(Dataset entries)
::::
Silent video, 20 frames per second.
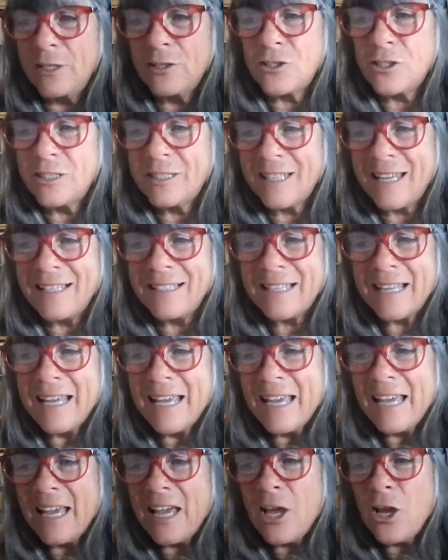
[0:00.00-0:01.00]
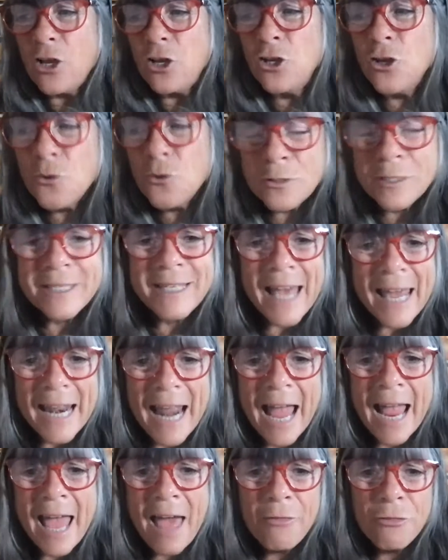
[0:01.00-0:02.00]
And she says, you said
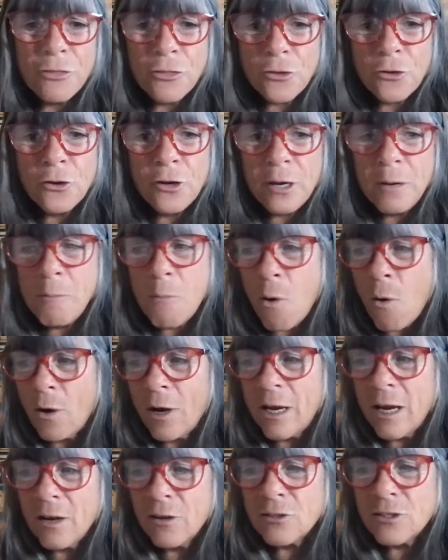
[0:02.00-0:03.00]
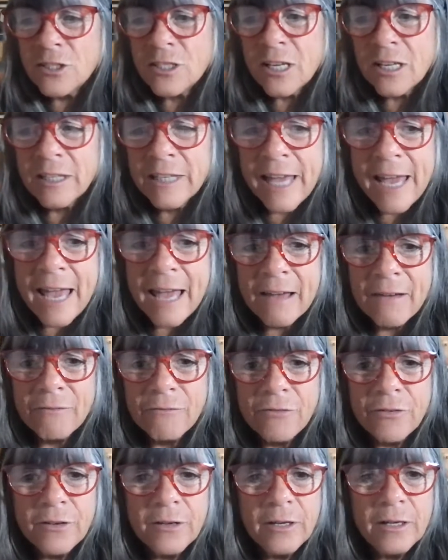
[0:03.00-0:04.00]
I had 30 more years to
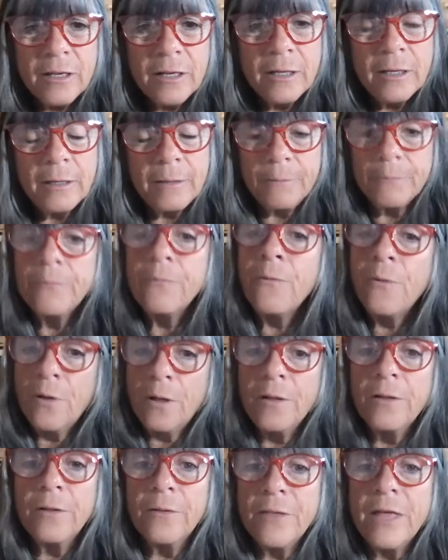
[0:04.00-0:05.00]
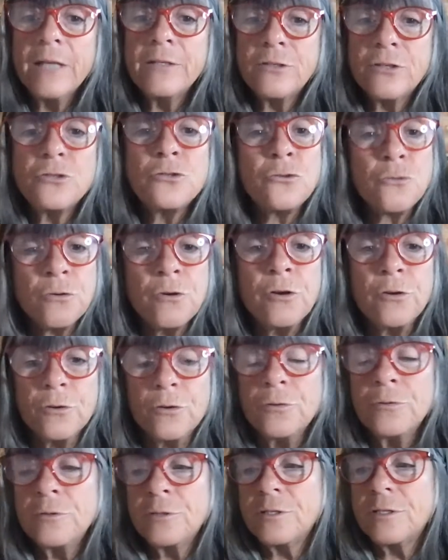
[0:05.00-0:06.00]
live. Well, that's
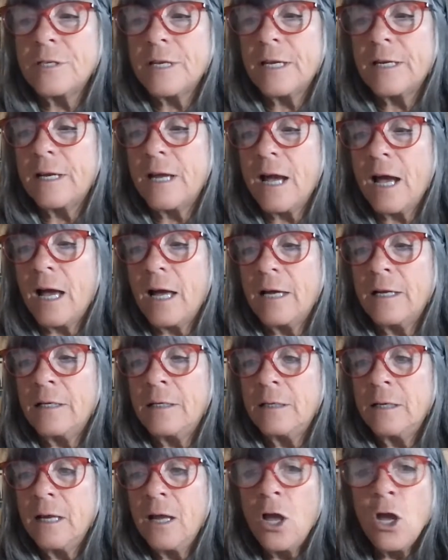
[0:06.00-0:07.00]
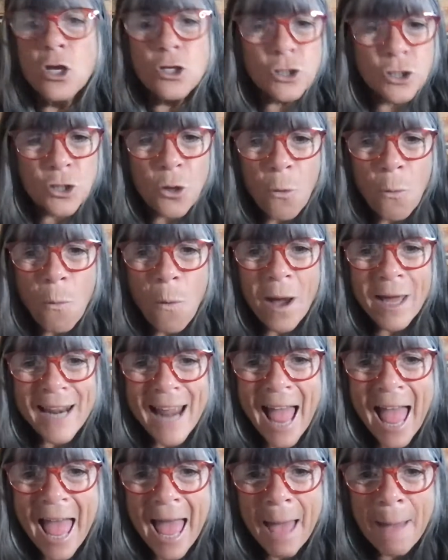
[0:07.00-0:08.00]
true, said God. So what
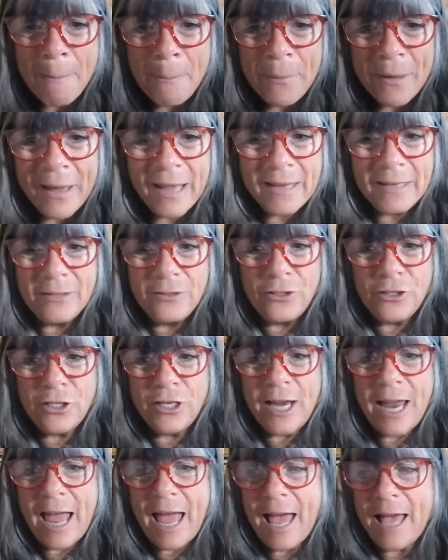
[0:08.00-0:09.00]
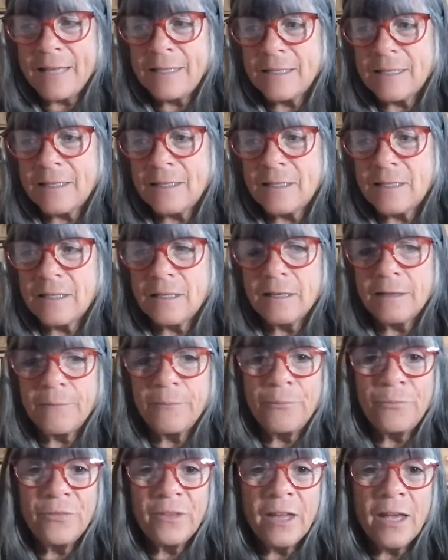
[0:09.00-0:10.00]
happened? She asks.
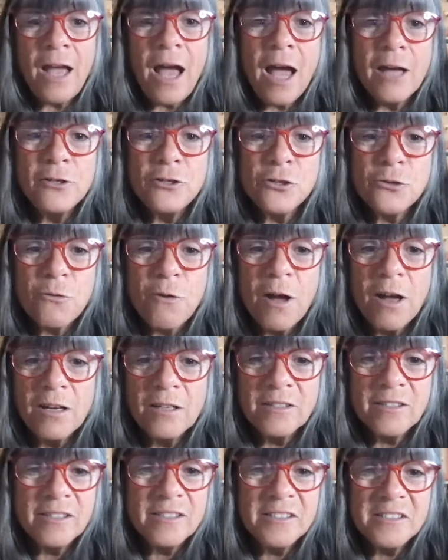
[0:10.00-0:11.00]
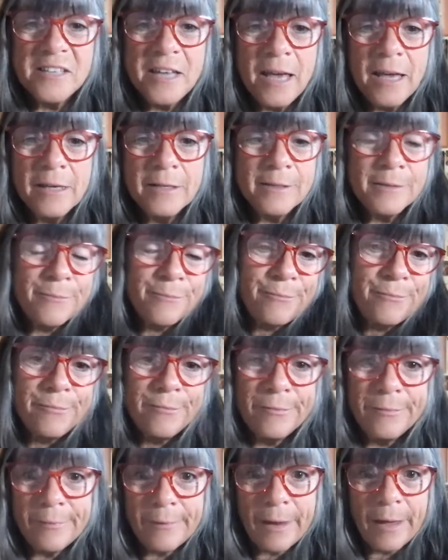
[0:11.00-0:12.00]
God shrugs and says,
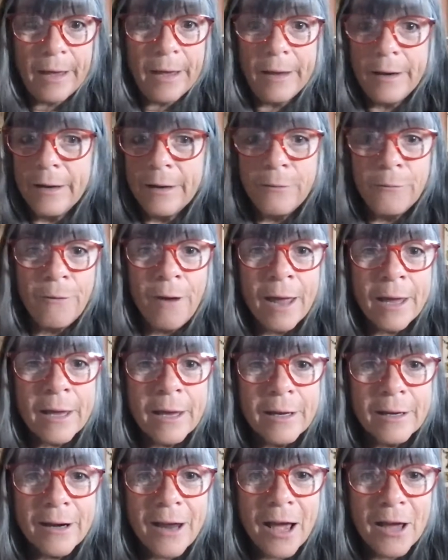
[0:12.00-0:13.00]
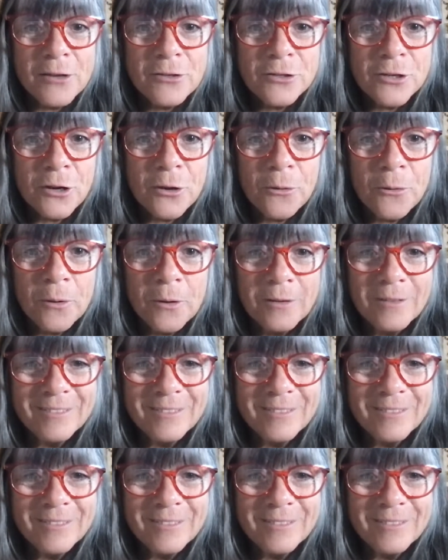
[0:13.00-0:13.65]
I didn't recognize you.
::::
# INSTRUCTIONS TO FOLLOW
The job here is to write out the records exactly, pictures excluded.

# RESPONSE AREA
Silent video, 20 frames per second.
[0:00.00-0:01.00]
[0:01.00-0:02.00]
And she says, you said
[0:02.00-0:03.00]
[0:03.00-0:04.00]
I had 30 more years to
[0:04.00-0:05.00]
[0:05.00-0:06.00]
live. Well, that's
[0:06.00-0:07.00]
[0:07.00-0:08.00]
true, said God. So what
[0:08.00-0:09.00]
[0:09.00-0:10.00]
happened? She asks.
[0:10.00-0:11.00]
[0:11.00-0:12.00]
God shrugs and says,
[0:12.00-0:13.00]
[0:13.00-0:13.65]
I didn't recognize you.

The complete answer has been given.